No wonder so many people grow up to have a warped sense of God as the above-implied white-bearded judge on a distant throne who demands strict controls on your behavior! So many parents are unknowingly (or maybe even knowingly in some cases?) teaching their children the moral laws "Be on your best behavior in order to receive rewards. Give to others so that they will want to give to you." and the worst of all, "There are certain times during which you need to be on your best behavior more than others so that you can earn the right to be loved." Doing the morally right thing is a value in itself, and one that is not meant for special occasions. And love, true love, is not conditional.

Santa will be visiting our house this Christmas, but not as a judge, not as a means of payback for good behavior. Santa will hopefully be an iconic representation to our children of what it looks like to love unconditionally, give unselfishly, and honor the spirit of celebration of the birth of our Lord and Savior by bringing a merry Christmas to all. And to all, a good night.

6 comments:

marauder said...

You know, I just wrote a rather lengthy response to this, and now it appears to be gone.

I hate Blogger.

marauder said...

Yup, it's gone, and it was a good one about symbols being co-opted, redefining them instead of suppressing them, and how we handle Santa in our house.

I really hate Blogger.

annie said...

I meant to leave a comment on the saucy penguin post, but I forgot to type the twisted letters and I think it disappeared. Thanks for the links. You can work with numbers and words. That's just not fair.

Brucker said...

Nah, the majority of my writing is crappy. Just ask the average atheist visiting my other blog, and they'll be happy to tell you.

MJ said...

I really don't pay Santa any mind with my kids. We give presents, but we don't make a big deal about christmas at all. When they ask about him we talk about the real man and how it is different than the myth and we discuss it. I really felt betrayed by finding out it was a lie. I mean the fact of the matter is that you lie to your kids. You have to keep getting better at lying as time goes on too. I really think it sucks to lie to your kids about something like that. plus santa is about being "good" more than grace...so how is he like Jesus, then?

Brucker said...

Well, that's really one of the main points here. Jesus is the embodiment of grace, while Santa is often the embodiment of meritocracy.

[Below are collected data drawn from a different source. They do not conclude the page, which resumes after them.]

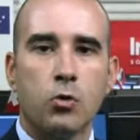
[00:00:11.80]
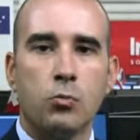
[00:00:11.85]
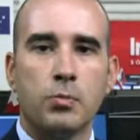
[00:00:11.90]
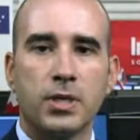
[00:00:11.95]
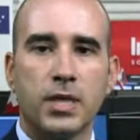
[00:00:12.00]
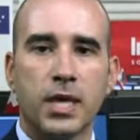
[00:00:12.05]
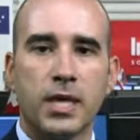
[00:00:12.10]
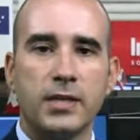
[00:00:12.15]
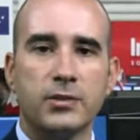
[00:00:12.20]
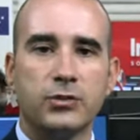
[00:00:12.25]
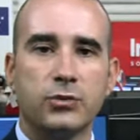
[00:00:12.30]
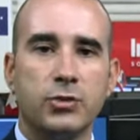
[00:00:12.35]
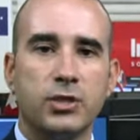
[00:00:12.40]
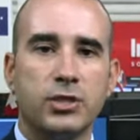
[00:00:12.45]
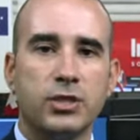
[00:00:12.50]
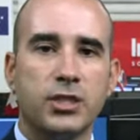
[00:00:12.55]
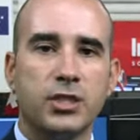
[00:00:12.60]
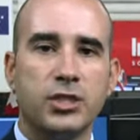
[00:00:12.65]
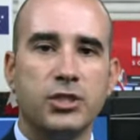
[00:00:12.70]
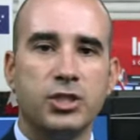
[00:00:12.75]
O mercado
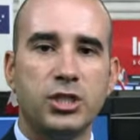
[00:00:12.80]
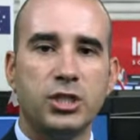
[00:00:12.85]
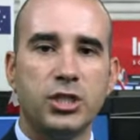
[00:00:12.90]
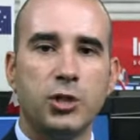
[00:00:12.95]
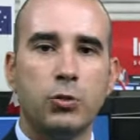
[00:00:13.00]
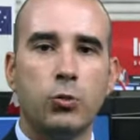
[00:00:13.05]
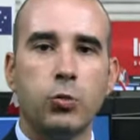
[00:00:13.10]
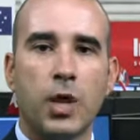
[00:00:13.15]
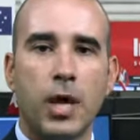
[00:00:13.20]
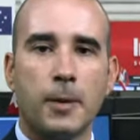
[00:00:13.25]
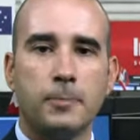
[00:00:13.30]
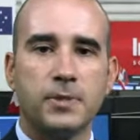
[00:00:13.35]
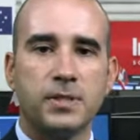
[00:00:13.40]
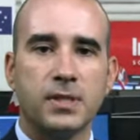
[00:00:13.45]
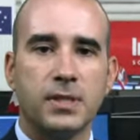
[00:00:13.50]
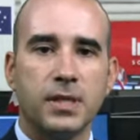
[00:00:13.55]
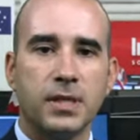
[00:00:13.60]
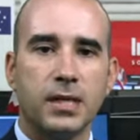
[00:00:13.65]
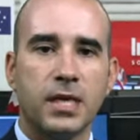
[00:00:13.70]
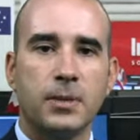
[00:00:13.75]
acionista na China
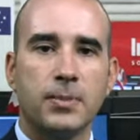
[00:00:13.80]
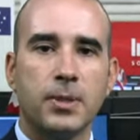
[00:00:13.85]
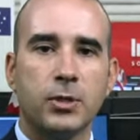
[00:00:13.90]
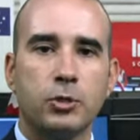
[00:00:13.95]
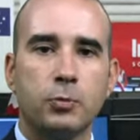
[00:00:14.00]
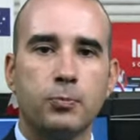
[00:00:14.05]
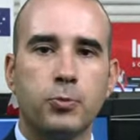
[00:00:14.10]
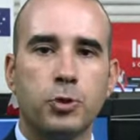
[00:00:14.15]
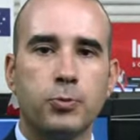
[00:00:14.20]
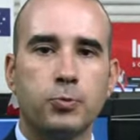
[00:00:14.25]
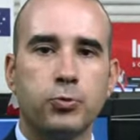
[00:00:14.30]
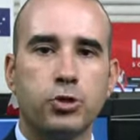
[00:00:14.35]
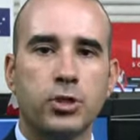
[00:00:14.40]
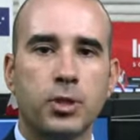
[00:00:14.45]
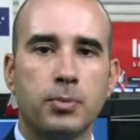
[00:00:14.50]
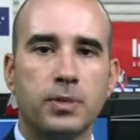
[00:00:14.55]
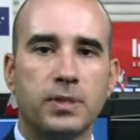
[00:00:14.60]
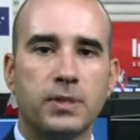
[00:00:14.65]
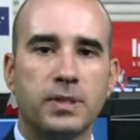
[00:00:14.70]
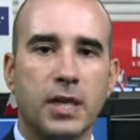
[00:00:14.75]
colapsa, acabando depois por
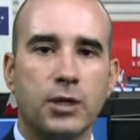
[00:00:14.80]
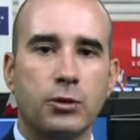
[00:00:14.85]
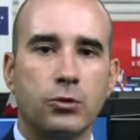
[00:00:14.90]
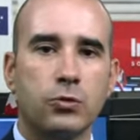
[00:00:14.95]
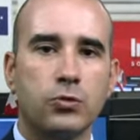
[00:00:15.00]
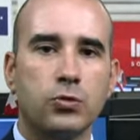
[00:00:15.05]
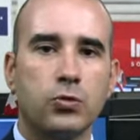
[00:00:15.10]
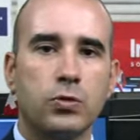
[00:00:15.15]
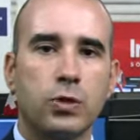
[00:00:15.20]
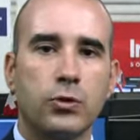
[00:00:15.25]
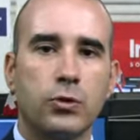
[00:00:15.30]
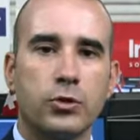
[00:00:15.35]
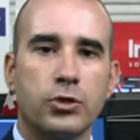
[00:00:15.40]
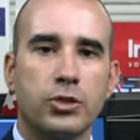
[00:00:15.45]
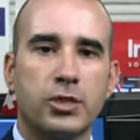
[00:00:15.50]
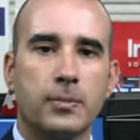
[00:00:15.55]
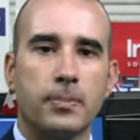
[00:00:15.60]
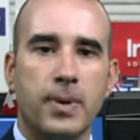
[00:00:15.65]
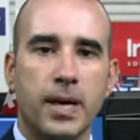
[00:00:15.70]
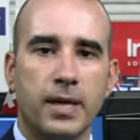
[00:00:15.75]
estabilizar com os
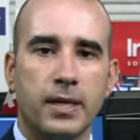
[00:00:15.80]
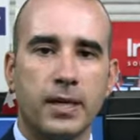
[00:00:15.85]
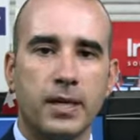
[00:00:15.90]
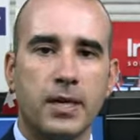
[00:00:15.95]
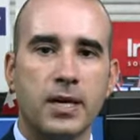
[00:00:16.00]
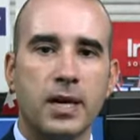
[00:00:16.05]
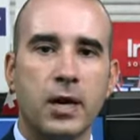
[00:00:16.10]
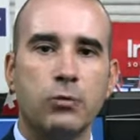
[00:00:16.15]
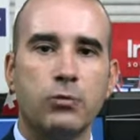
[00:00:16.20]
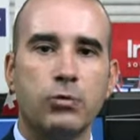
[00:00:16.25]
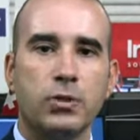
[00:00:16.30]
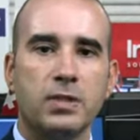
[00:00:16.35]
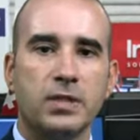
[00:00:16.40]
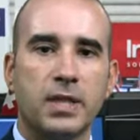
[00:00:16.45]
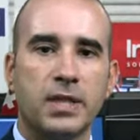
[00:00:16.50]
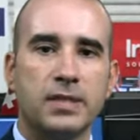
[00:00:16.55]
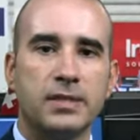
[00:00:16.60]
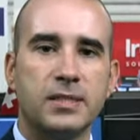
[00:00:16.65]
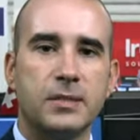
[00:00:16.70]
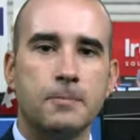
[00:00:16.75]
reguladores da banca a
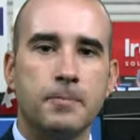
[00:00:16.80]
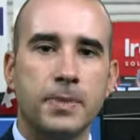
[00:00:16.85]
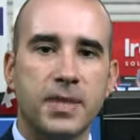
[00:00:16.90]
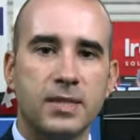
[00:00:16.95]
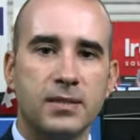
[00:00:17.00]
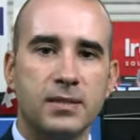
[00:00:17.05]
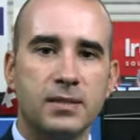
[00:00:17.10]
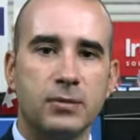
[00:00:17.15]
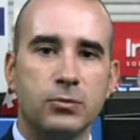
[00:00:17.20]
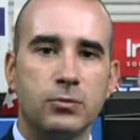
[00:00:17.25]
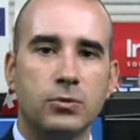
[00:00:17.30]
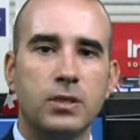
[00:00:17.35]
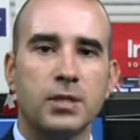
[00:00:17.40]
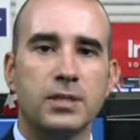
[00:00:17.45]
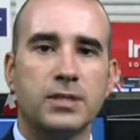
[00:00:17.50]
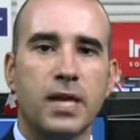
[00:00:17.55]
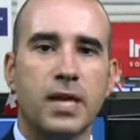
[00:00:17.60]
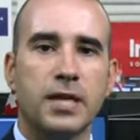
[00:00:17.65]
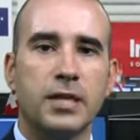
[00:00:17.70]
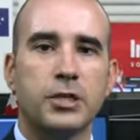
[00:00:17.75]
autorizarem as empresas a
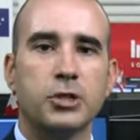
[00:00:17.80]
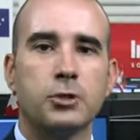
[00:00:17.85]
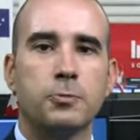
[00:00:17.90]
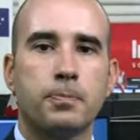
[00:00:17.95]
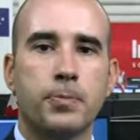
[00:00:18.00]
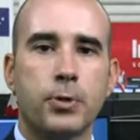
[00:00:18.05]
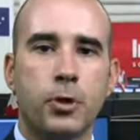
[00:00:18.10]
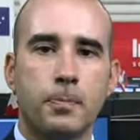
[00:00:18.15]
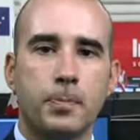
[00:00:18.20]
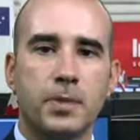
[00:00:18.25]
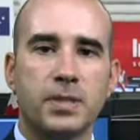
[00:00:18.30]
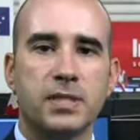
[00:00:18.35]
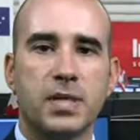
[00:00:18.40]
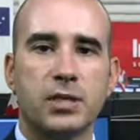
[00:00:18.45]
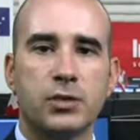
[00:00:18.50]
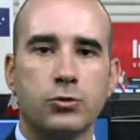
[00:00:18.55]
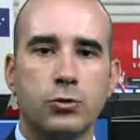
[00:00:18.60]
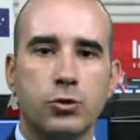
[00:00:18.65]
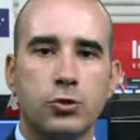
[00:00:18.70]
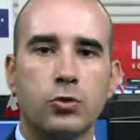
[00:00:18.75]
utilizarem as próprias
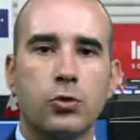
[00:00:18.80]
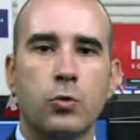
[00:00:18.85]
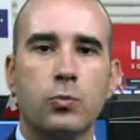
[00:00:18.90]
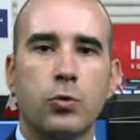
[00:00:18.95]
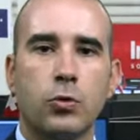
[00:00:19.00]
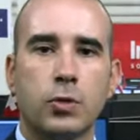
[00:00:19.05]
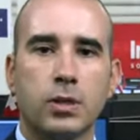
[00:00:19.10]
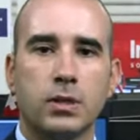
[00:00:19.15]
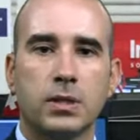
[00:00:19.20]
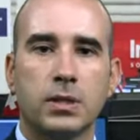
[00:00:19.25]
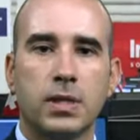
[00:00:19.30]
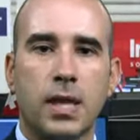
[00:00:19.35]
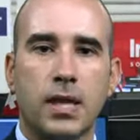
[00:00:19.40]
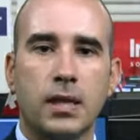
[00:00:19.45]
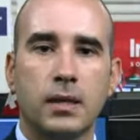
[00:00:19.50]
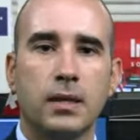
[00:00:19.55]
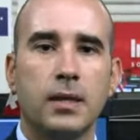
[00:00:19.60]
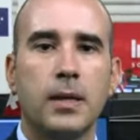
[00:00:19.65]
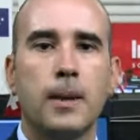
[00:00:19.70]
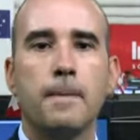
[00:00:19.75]
ações como
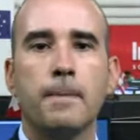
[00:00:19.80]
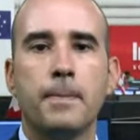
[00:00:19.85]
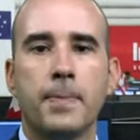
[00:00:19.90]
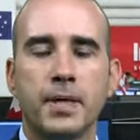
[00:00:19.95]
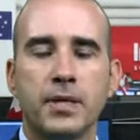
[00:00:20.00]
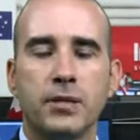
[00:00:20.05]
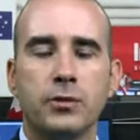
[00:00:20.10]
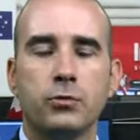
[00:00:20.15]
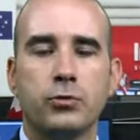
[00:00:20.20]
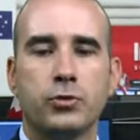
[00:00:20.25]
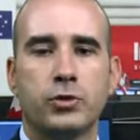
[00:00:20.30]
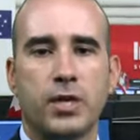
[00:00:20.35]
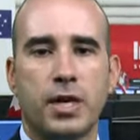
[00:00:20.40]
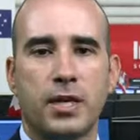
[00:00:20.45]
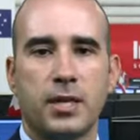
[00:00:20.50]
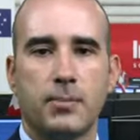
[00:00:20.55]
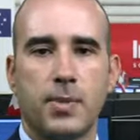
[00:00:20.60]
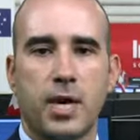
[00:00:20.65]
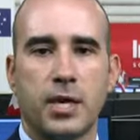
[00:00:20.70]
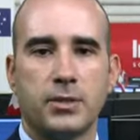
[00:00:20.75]
colateral para
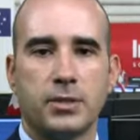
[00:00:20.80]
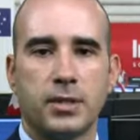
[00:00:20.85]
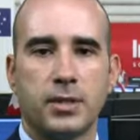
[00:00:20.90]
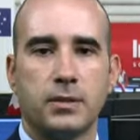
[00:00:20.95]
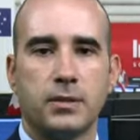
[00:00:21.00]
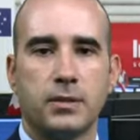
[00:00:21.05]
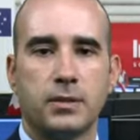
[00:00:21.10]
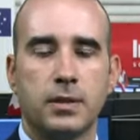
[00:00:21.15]
negociar a margem.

Maybe there's something saving in that, though. After all, that whole reward based on behaviour aspect is the one that turns out to be false, not just in personification, but in spiritual reality.

I think perhaps some atheists are angry that God is not a Santa Claus. They don't want Jesus, they want a warm, fuzzy, jolly old man who rewards them for their good behavior and brings them all the stuff on their wish list. If God isn't going to be that, then they want no part of him.